Ich warte ja gerne auf Sir Mick Jagger. Aber nach drei Stunden Schlangestehen bin ich dann doch froh, als er lächelnd im grauen Anzug aus der Limousine steigt. Tiefe Furchen im Gesicht, wirres Haar, aber sehr lebendig. Richtig Spaß hatte er, die neue Doku über die Rolling Stones anzusagen. Ich muss zugeben: Mick Jagger spricht besser Französisch als ich. War ja auch ein halbes Jahr in Südfrankreich, damals 1971. Das waren noch Zeiten, als die Stones-Sippe mit Kind und Koks in Keith Richards Villa hockte, an langen Tischen haben sie gegessen und Champus getrunken und im heißen, feuchten Keller neue Lieder geschrieben, so zeigts der Film. Da kreiste die Whiskey-Flasche, da gingen Drogen rum und trotzdem haben sie ihre Doppel-LP „Exile on Mainstreet“ zusammen bekommen.

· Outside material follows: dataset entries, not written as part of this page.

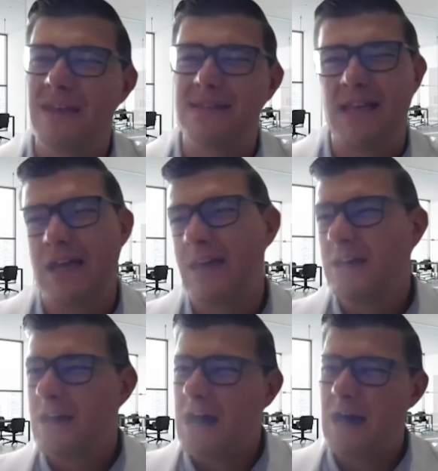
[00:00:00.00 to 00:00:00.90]
did they say
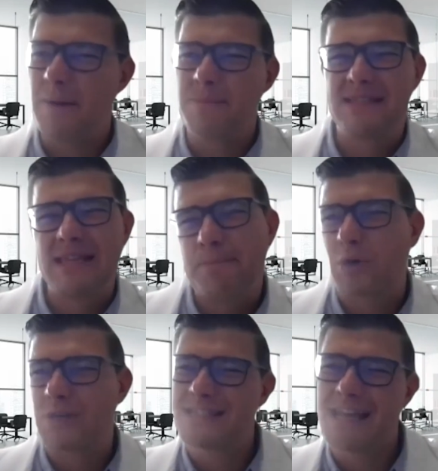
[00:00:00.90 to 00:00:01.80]
sip
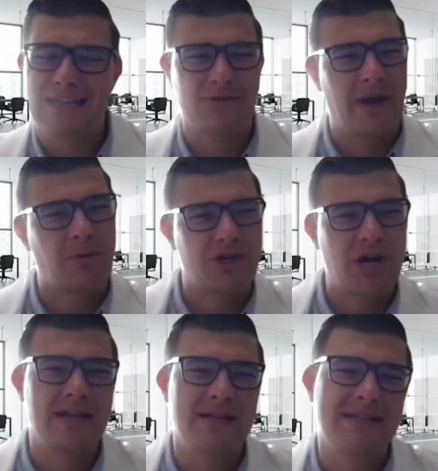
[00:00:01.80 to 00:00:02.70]
or sit, right? We're
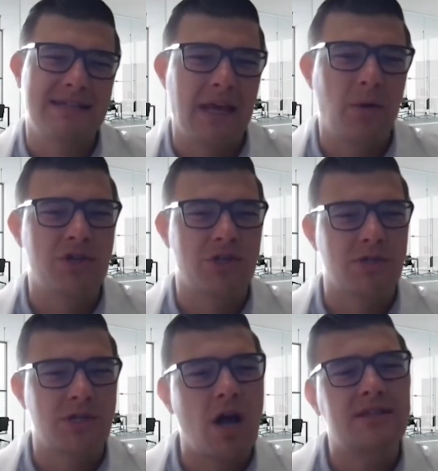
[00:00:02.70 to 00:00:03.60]
trying to distinguish
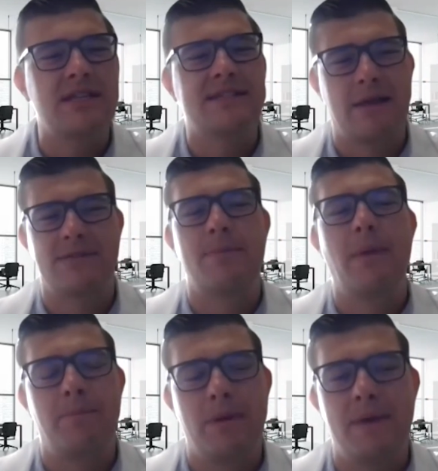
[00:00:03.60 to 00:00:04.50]
those consonant sounds that
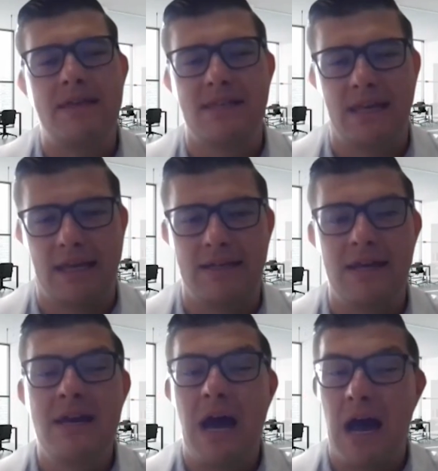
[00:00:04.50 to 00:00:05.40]
might be missing
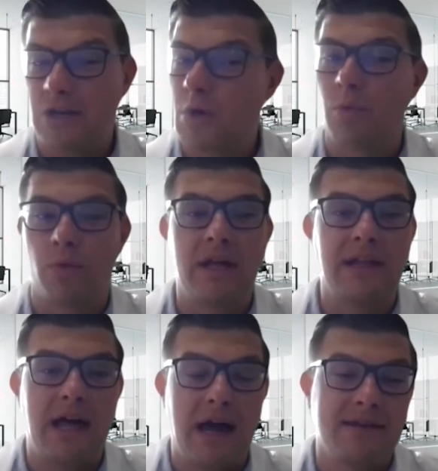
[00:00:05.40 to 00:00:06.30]
and don't
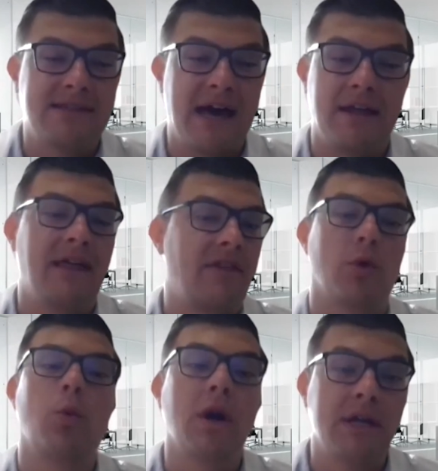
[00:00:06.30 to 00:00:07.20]
realize that
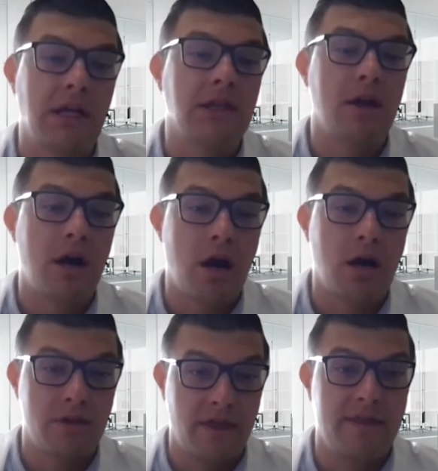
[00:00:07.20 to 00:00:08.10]
they're working a lot
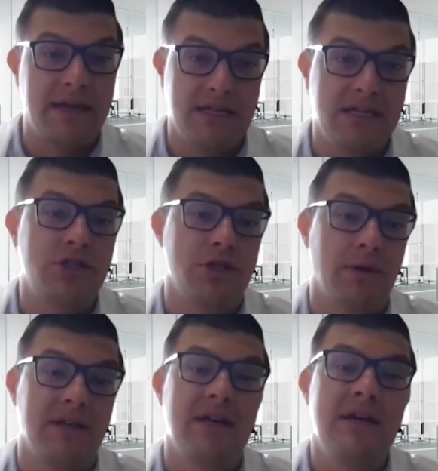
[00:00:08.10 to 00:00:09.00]
harder than they need
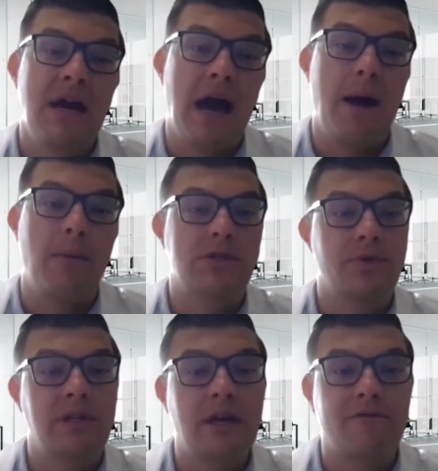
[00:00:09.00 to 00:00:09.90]
to. And
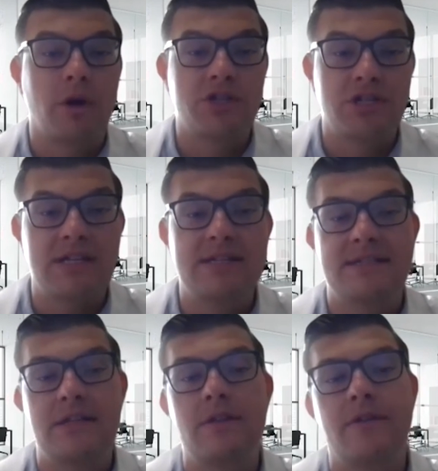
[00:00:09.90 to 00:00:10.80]
what's really unfortunate
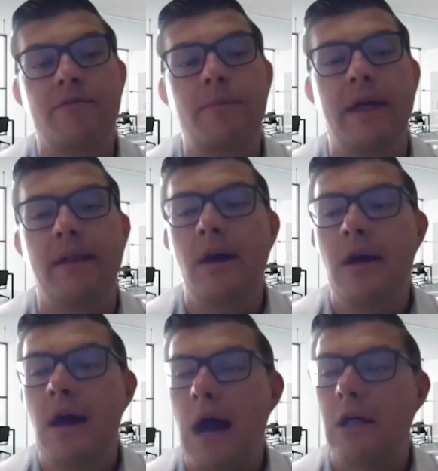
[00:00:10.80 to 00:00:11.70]
is that there have been
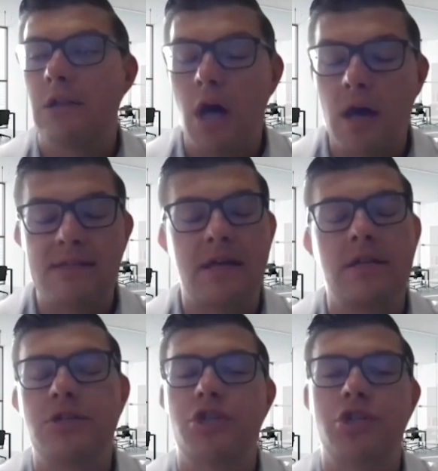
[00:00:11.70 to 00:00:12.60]
a lot of
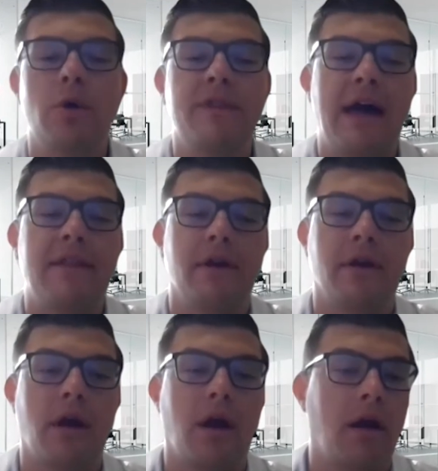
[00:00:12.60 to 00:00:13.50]
studies to show that
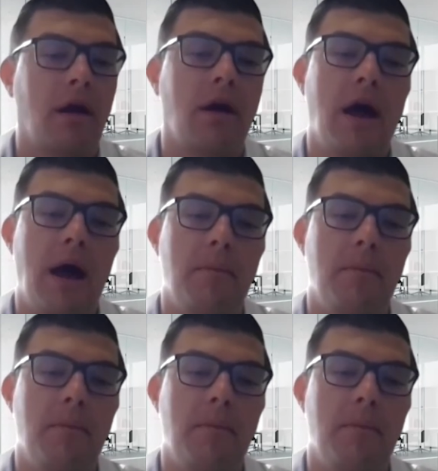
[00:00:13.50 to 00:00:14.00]
there are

Ja, meinte Mick Jagger, das geht auch mit Drogen, aber ich sage nicht, dass es toll ist, Pott zu rauchen und zu singen. Kamen aber trotzdem schöne Songs dabei raus, wie „Shine a light“. Vor allem Keith Richards war wie ein Besessener und zwar was die Drogen und das Musik machen betrifft. 20 mal hat er denselben Song gespielt, manchmal 11 Stunden am Stück Musik gemacht. Beim Singen soll er eingeschlafen sein. Mick ist Rock und ich bin Roll, sagt Keith Richards im Film.
Mick Jagger hatte andere Prioritäten, er hat seine erste Frau Bianca hier unten an der Cote d´Azur geheiratet, einen Tag vorher dann doch mal die Musik-Kollegen eingeladen. „Wir waren jung, schön und dumm“, sagt Jagger, „heute sind wir nur noch dumm.“ Aber nicht doch. Mick, du machst alles richtig. Nach der Premiere wartete ein 1,93 Meter großes dunkelhaariges Model vor der Tür auf ihn. L´Wren Scott, Micks main person of interest, wie er selbst sagt. Mit ihr geht er heute Abend auf die Aids-Gala draußen am Cap d´Antibes. Und wird noch andere schöne Frauen treffen wie Naomi Campbell, Jennifer Lopez und die Fürstenfreundin Charlene Wittstock. Und vielleicht mit allen ein wenig über Filme plaudern.
Über seinen eigenen „Stones in Exile“, über seinen Lieblingsfilm „Apocalypse now“ oder über den einen Godard-Film, den er mal gesehen hat: „Eins plus eins“ oder auch: „One plus one/Sympathy for the devil“. Aber den hat er nicht verstanden. Mick Jagger passt besser nach Cannes als so mancher glaubt.